▶ _PROBLEM DETAILS_
Your job is to set down the stretch of entries that opens with the line containing "[0:03.00-0:04.00]" and closes with the line containing "Transcript: don't give". Keep both end lines, copy each exactly, and add nothing.

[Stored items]
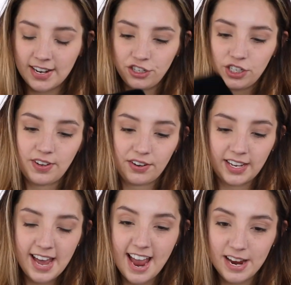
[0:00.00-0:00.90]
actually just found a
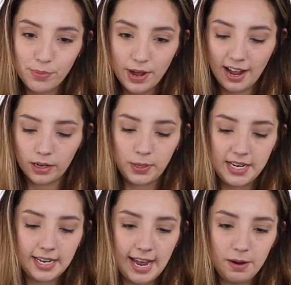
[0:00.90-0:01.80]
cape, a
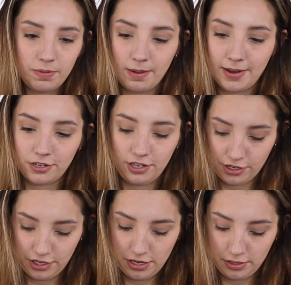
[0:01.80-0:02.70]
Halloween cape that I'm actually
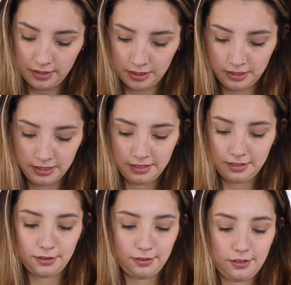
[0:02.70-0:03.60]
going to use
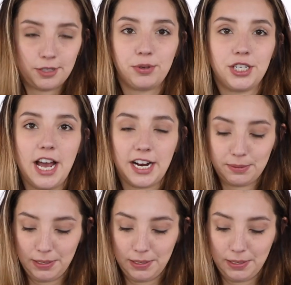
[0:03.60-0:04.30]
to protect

--

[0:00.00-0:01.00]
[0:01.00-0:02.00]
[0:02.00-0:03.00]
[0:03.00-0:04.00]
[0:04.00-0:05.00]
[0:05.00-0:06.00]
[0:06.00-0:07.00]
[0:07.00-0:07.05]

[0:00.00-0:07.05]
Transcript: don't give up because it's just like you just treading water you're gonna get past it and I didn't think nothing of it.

---

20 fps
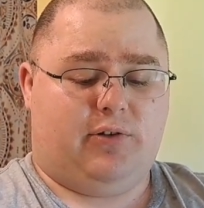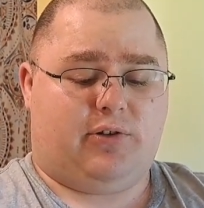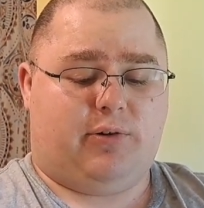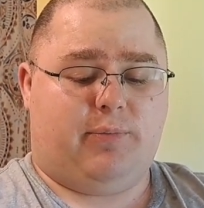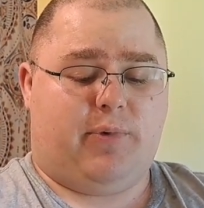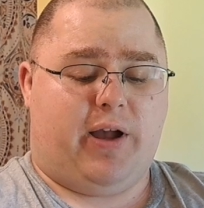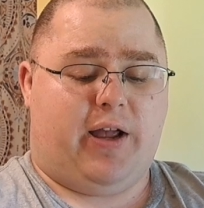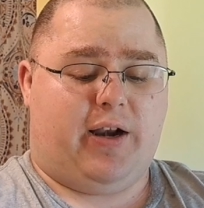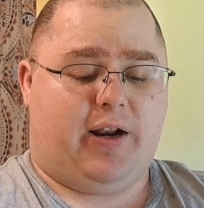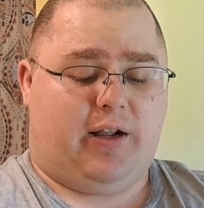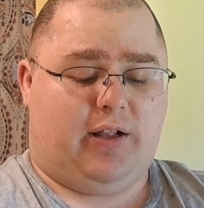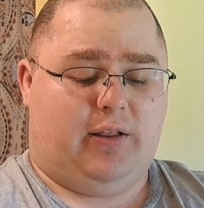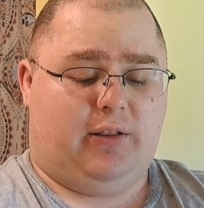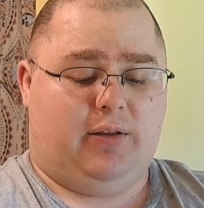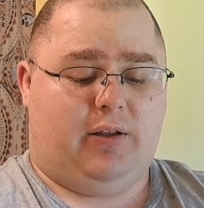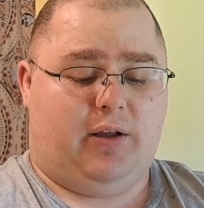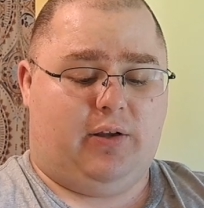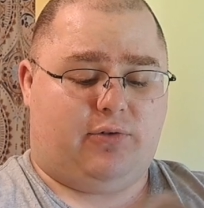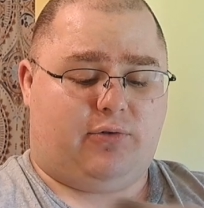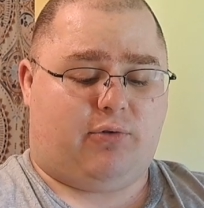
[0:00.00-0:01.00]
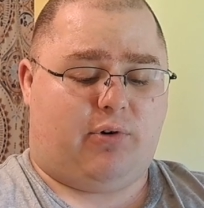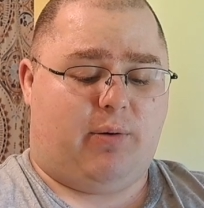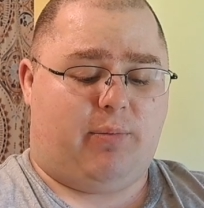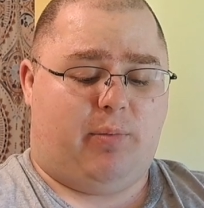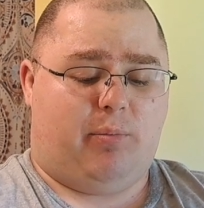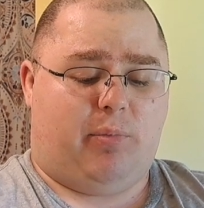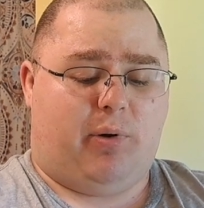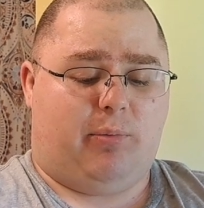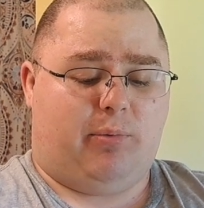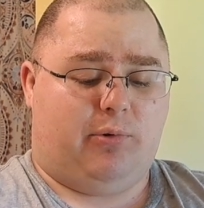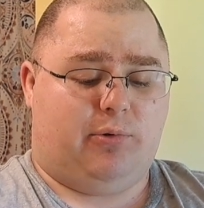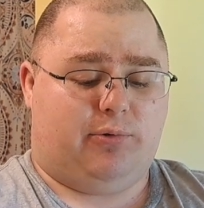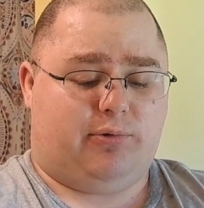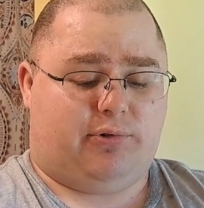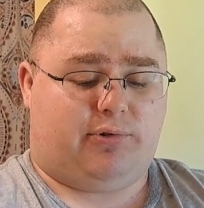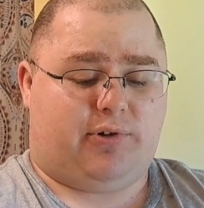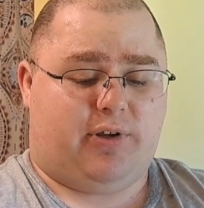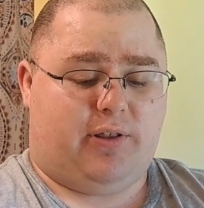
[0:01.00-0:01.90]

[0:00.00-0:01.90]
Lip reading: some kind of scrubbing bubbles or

▶ _ANSWER SECTION_
[0:03.00-0:04.00]
[0:04.00-0:05.00]
[0:05.00-0:06.00]
[0:06.00-0:07.00]
[0:07.00-0:07.05]

[0:00.00-0:07.05]
Transcript: don't give up because it's just like you just treading water you're gonna get past it and I didn't think nothing of it.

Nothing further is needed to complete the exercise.